And sometimes it means everything. It’s how you prioritize. Does the deaths of school children bother you? Then this topic is to discuss it. And AR rifles seem to be a unique threat to these kids.
The gun fetishist’s tactic is to always slice and dice in a way to divert attention. Like, “a discussion of dead first graders? May I bring your attention to drug killings in Black communities?” No, you may not. We are talking about dead first graders and what are the most likely gun issues for them and how to solve it. Oh, and by the way, Black comunities have beeing trying to mitigate gun violence for a long time and are facing barriers from gun fetishists, so when we start a thread for that issue, you can learn all the things they’ve been trying to do for decades. But that is not the topic of school killings, which is the topic of this thread.
The problem is you are making a think-of-the-children type argument.
Yes. Indeed. If there is something that is afflicting children, we should look at it and see if we can mitigate it. Because children are vulnerable in many ways, and being all together in schools appears to be one of them.
Why would we NOT think about things that are adversely affecting lots of children?
??
They are almost always wrong, either excessive or ineffective or both.
Citation absolutely needed.
Thinking of the children seems to have been a stellar strategy with Polio.

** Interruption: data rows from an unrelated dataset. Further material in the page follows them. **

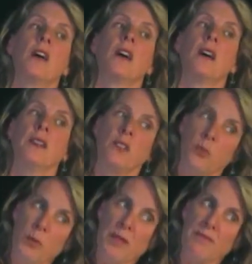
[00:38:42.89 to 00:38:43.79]
Another
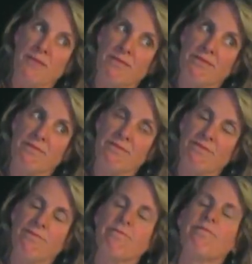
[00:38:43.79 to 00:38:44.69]
woman
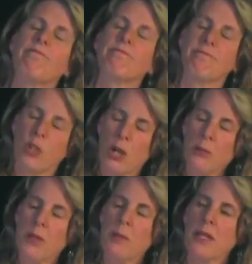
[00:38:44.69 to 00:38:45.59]
called
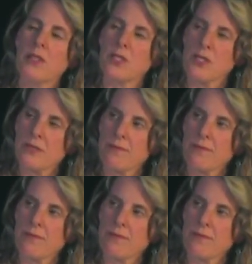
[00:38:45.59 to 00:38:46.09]
me a bitch.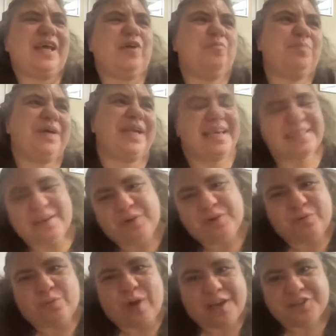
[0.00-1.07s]
But as I
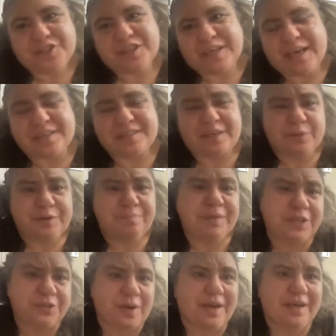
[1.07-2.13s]
read Rashi and as I read
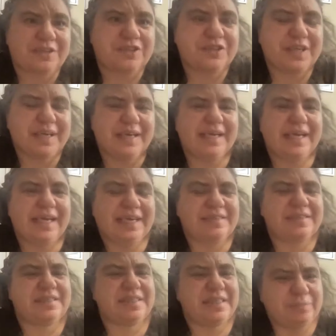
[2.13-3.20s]
Midrash, it
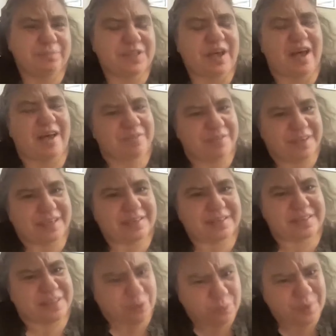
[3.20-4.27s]
seems obvious
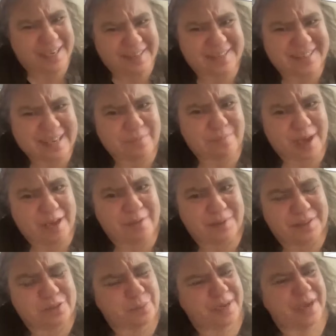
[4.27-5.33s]
they're reading the same Bible
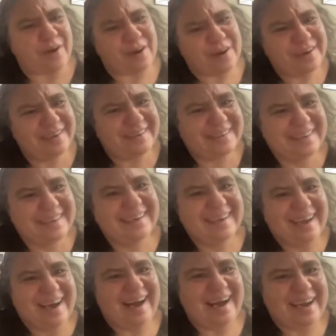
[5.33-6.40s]
as we are.
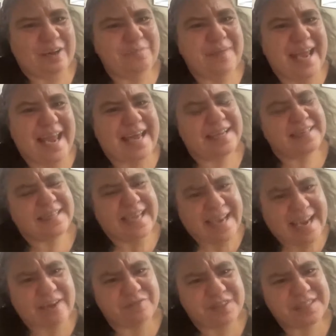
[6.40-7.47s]
And they
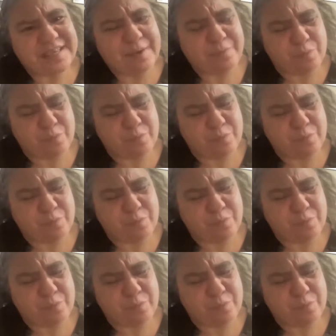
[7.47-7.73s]
have the same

In this case the fundamental problem is that "assault weapon" isn't actually distinct from other guns. It's simply a matter of degree.
No shit. Welcome to the discussion. (And note I did not use the term “assault weapon,” you brought it up as a straw man to distract from the post. Which is typical of the gun fetishists.)
But yes, fast-firing weapons that make insecure people feel powerful are a problem. Why NOT focus on the one that is used most often by people trying to force their feelings of power onto others?
In reality going after assault weapons is an attempt to chip away at guns very much like the eternal efforts from the right to undermine abortion.
Is there a problem with chipping away at the dangerous parts of gun culture?
Do you have some self-imposed rule that says any attempt to put a boundary around how bad guns can be is a risk to all guns? Why? Why are you not willing to find a reasonable middle ground where guns that are actually needed for something are regulated and those that are no good for anything but mass killings are prohibited or at least highly restricted?
What exactly IS WRONG with chipping away at gun culture? Are you making the fallacy of the slippery slope? That if one chip is successful then complete gun bans start the following morning?
Or are you one of those that says, “wait, if you make sure people can’t get their guns stolen and straw purchases are stopped, that means only the criminals will have guns” Which is non-sensical?
Sorry, I don’t have patience for gun fetishists.
Guns should be controlled such that:
- their sales are known and followed - no more illegal straw sales
- their ownership is known and controlled - no more stolen guns
- their use is controlled and misuse heavily penalized - no more people walking around with guns and the lack of ability to tell which are legal
Any time a gun fetishist replies with, “but gun control means you’ll take them all!1!!1!” I will reply, “if those are the only two choices you can envision, you deserve to have them all taken.”
I own guns and I have no patience at all for the stupid dangerous sky-is-falling arguments of fetishists.